New Participant

Answered

OCR seems very poor

Forum|Forum|5 years ago
January 17, 2021
6 replies
13763 views

I don't want to seem overly negative, as I really like Adobe products in general... but I've just paid full subscription for Adobe Acrobat Pro, hoping that the OCR would do a good job, and it's terrible. No better for accuracy than OCR scanning I used 20 years ago. Are there no settings to adjust the scanning quality? To adjust the contrast. It's one option and that's it seemingly.

I was hoping to convert this PDF document (1981 PDF Document) to maintain the original 1981 look, but be possible for blind people to use with a screen reader, without having to almost re-type the entire document. I can't see any options to tweak the AI / method used to try to get a better result. Am I barking up the wrong tree with Acrobat?

Edit and convert PDFs

Correct answer Dov Isaacs

I strongly endorse the response from @gary_sc.
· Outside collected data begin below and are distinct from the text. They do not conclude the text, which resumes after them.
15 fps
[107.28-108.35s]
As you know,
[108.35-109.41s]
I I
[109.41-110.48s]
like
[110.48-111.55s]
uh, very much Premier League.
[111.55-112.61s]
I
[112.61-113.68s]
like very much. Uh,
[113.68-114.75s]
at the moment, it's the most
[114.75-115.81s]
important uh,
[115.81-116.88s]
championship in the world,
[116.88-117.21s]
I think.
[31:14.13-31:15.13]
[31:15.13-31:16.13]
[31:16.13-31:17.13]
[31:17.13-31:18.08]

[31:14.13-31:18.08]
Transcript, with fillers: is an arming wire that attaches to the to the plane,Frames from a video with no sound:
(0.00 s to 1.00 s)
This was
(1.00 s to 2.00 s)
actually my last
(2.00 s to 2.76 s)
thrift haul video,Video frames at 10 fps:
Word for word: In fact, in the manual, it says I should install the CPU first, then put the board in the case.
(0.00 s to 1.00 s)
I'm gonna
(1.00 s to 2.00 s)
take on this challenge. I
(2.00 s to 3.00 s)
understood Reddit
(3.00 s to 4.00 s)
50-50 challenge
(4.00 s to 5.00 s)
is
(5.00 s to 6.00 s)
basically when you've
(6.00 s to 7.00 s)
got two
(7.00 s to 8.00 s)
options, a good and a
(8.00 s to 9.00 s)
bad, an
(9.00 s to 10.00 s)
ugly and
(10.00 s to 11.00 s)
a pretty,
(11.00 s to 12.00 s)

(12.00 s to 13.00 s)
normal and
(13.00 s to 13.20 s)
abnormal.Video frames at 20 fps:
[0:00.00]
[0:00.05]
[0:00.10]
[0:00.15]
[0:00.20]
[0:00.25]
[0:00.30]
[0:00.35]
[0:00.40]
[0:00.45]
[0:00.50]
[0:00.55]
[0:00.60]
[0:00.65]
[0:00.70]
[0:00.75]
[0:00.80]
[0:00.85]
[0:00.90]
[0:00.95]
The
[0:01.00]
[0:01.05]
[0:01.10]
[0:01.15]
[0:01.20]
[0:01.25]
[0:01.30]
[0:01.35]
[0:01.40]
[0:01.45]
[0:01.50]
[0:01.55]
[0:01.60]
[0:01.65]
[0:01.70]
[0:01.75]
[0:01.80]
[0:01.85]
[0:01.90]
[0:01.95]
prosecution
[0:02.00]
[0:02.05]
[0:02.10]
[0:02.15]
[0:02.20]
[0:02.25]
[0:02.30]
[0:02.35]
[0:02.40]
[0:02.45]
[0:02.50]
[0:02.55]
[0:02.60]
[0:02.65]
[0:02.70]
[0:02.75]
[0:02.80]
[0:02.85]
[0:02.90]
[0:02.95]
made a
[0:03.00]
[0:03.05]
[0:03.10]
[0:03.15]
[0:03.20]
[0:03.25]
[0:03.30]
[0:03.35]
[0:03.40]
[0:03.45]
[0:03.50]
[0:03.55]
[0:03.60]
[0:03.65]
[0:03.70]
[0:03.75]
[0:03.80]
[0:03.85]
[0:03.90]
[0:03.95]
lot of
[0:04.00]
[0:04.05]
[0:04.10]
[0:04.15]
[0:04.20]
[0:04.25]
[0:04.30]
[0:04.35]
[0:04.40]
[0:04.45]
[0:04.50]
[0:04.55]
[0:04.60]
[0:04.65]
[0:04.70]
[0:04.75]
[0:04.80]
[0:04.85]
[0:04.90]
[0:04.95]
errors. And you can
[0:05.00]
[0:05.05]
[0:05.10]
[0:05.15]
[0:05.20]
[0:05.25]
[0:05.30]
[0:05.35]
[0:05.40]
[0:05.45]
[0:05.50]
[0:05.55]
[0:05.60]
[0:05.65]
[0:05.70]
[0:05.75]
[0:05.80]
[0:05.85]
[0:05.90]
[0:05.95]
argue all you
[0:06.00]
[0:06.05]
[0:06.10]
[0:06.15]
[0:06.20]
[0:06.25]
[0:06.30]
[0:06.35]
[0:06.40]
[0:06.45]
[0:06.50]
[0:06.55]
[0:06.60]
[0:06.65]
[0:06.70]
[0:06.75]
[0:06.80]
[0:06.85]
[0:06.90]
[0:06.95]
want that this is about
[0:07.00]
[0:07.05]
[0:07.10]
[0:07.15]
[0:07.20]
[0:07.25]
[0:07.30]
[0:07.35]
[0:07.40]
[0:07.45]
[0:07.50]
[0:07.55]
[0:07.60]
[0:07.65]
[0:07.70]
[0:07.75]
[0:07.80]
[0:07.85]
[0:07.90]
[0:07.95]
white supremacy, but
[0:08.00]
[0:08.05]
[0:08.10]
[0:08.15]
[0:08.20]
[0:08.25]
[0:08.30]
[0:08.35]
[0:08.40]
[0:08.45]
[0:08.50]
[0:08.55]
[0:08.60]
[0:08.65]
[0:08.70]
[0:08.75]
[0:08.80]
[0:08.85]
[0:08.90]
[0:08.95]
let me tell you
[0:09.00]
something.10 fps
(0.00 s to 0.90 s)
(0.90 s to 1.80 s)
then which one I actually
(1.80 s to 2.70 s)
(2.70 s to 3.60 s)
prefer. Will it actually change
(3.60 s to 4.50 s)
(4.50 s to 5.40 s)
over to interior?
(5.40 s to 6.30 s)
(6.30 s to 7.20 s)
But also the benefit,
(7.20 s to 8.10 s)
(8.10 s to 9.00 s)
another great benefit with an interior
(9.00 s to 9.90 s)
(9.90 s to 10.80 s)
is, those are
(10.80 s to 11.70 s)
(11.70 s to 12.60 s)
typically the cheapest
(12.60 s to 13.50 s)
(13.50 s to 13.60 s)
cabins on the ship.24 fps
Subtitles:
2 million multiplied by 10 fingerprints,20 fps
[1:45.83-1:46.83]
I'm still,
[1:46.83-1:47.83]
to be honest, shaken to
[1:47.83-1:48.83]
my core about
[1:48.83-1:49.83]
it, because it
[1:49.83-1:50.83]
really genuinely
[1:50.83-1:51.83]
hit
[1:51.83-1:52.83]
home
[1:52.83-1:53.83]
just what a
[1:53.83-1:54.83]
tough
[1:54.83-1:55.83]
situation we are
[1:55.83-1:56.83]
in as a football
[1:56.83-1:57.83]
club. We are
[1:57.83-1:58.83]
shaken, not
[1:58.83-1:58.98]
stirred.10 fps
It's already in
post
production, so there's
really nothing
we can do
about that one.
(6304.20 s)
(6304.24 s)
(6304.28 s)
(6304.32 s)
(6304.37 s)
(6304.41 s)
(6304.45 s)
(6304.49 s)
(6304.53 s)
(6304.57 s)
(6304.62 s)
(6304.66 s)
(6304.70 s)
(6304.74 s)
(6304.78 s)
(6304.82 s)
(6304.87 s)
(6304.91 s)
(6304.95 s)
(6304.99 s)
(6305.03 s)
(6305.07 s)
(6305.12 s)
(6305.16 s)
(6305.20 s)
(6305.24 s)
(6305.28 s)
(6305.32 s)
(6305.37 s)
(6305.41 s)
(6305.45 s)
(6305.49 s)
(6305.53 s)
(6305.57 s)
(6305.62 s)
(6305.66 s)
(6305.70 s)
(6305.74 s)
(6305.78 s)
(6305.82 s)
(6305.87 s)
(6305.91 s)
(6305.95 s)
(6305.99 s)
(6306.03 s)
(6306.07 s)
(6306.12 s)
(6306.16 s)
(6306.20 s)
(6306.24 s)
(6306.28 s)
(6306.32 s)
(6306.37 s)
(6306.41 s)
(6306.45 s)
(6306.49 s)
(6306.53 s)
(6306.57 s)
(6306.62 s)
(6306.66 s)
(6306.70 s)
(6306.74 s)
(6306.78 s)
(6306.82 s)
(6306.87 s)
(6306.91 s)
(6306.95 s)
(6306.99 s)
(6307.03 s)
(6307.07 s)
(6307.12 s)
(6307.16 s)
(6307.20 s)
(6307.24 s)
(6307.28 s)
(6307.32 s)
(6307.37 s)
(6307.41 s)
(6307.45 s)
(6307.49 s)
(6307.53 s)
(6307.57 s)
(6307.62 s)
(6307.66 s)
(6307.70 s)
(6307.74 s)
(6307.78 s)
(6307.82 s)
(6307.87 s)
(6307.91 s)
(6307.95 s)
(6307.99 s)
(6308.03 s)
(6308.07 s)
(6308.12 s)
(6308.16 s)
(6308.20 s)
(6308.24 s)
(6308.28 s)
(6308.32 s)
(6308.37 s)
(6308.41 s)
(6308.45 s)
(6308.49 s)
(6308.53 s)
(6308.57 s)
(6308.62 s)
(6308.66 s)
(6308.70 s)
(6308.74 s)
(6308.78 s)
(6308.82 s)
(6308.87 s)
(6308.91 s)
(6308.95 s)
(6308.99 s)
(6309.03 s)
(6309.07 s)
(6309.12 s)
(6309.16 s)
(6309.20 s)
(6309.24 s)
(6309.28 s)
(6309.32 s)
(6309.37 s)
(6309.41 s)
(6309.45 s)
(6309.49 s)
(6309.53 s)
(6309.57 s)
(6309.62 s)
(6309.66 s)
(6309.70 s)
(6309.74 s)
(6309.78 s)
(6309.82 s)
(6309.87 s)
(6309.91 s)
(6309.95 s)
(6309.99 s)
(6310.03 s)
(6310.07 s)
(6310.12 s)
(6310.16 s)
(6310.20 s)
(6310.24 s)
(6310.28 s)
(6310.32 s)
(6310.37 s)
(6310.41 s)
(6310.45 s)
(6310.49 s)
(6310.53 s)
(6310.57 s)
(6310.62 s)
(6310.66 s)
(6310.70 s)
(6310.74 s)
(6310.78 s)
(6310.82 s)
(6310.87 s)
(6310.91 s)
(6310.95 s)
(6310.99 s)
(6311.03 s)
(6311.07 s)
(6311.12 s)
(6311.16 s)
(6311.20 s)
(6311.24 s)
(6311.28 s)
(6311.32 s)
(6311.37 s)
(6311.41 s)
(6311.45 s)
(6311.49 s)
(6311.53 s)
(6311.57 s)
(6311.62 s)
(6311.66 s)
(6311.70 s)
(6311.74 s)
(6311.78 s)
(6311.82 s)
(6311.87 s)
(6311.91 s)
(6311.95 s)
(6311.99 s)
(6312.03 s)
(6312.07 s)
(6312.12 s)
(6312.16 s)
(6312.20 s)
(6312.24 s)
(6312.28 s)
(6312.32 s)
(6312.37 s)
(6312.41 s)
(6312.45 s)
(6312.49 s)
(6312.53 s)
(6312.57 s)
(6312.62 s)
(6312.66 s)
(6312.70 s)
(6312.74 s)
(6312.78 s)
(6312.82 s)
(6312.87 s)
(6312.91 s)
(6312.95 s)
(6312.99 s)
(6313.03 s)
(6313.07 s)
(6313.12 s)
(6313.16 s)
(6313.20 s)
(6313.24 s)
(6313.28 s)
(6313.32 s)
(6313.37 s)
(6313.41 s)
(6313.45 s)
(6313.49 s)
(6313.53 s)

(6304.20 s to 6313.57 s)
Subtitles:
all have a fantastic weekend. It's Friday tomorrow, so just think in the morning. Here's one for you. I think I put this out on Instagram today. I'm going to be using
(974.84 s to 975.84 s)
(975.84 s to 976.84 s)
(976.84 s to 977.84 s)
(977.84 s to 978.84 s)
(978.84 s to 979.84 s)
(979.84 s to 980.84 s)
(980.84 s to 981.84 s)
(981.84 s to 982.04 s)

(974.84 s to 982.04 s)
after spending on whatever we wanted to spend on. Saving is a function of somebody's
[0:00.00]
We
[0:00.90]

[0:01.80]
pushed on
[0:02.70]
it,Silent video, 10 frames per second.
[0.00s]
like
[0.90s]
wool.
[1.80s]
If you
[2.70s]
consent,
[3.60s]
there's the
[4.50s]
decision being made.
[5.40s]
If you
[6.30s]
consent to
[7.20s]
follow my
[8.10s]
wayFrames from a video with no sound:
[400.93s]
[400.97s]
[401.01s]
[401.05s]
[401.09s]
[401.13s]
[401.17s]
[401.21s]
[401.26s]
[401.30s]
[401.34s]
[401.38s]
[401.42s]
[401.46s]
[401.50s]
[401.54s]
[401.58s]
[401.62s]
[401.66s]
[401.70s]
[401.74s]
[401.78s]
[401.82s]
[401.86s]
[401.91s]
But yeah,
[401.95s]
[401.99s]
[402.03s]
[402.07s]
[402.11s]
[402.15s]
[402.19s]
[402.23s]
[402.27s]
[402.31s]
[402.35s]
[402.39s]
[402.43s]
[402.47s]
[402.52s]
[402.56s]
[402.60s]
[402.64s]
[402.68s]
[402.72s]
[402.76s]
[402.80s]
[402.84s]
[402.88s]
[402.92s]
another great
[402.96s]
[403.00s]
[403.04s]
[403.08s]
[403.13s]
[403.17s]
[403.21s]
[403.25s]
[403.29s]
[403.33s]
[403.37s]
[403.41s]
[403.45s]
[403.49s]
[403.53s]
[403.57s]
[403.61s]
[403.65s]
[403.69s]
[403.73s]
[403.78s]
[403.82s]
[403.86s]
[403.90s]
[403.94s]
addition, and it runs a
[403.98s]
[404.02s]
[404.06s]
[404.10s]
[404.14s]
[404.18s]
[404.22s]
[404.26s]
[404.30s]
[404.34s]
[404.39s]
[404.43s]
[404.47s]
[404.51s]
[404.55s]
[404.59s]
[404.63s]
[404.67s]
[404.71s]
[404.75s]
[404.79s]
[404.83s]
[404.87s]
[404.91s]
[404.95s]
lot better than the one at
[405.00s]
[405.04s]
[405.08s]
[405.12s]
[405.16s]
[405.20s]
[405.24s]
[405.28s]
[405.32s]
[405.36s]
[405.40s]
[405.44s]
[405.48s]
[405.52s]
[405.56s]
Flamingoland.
It goes under GIGO, garbage in, garbage out! The original document appears to have been printed on a daisywheel, dot matrix, or low resolution inkjet printer typical of the time period (1981) and then photocopied!

Further analyzing the PDF file provided, to make matters worse, it appears to be a PDF file created by placing images into a Microsoft Word document and using Microsoft's own PDF creation which is notoriously problematic. That is probably the source of the images being 200-225 dpi and in fuzzy-wuzzy JPEG format. Microsoft Word has preferences as to what resolution to store placed images at. Always us the High fidelity resolution setting:

Furthermore, use Acrobat's Save as Adobe PDF PDFMaker facility to create PDF from Word, not Microsoft's! Create special options that result in images not being downsampled and ZIP-compressed within the PDF file. You absolutely don't want JPEG or even JPEG2000 for this purpose.

However, if there is a way for you to get the original scan images and ascertain whether they are significantly higher resolution (and preferably not JPEG), I would suggest creating a PDF file directly from such images and trying OCR in Acrobat from there. Even better, if you have the original paper, I would suggest totally rescanning at 600 dpi into lossless TIFF format and for pages with issues, doing some edits in Photoshop.

Good luck!

I

IROP

New Participant

finally someone that understands the problem I have, kinda, can't consider the image I'm trying to convert a "document" and wdym "re-type"? it was never typed in the first place?

S_S

Community Manager

Hi @IROP,

Hope you are doing well. Sorry for the trouble, and the delayed response.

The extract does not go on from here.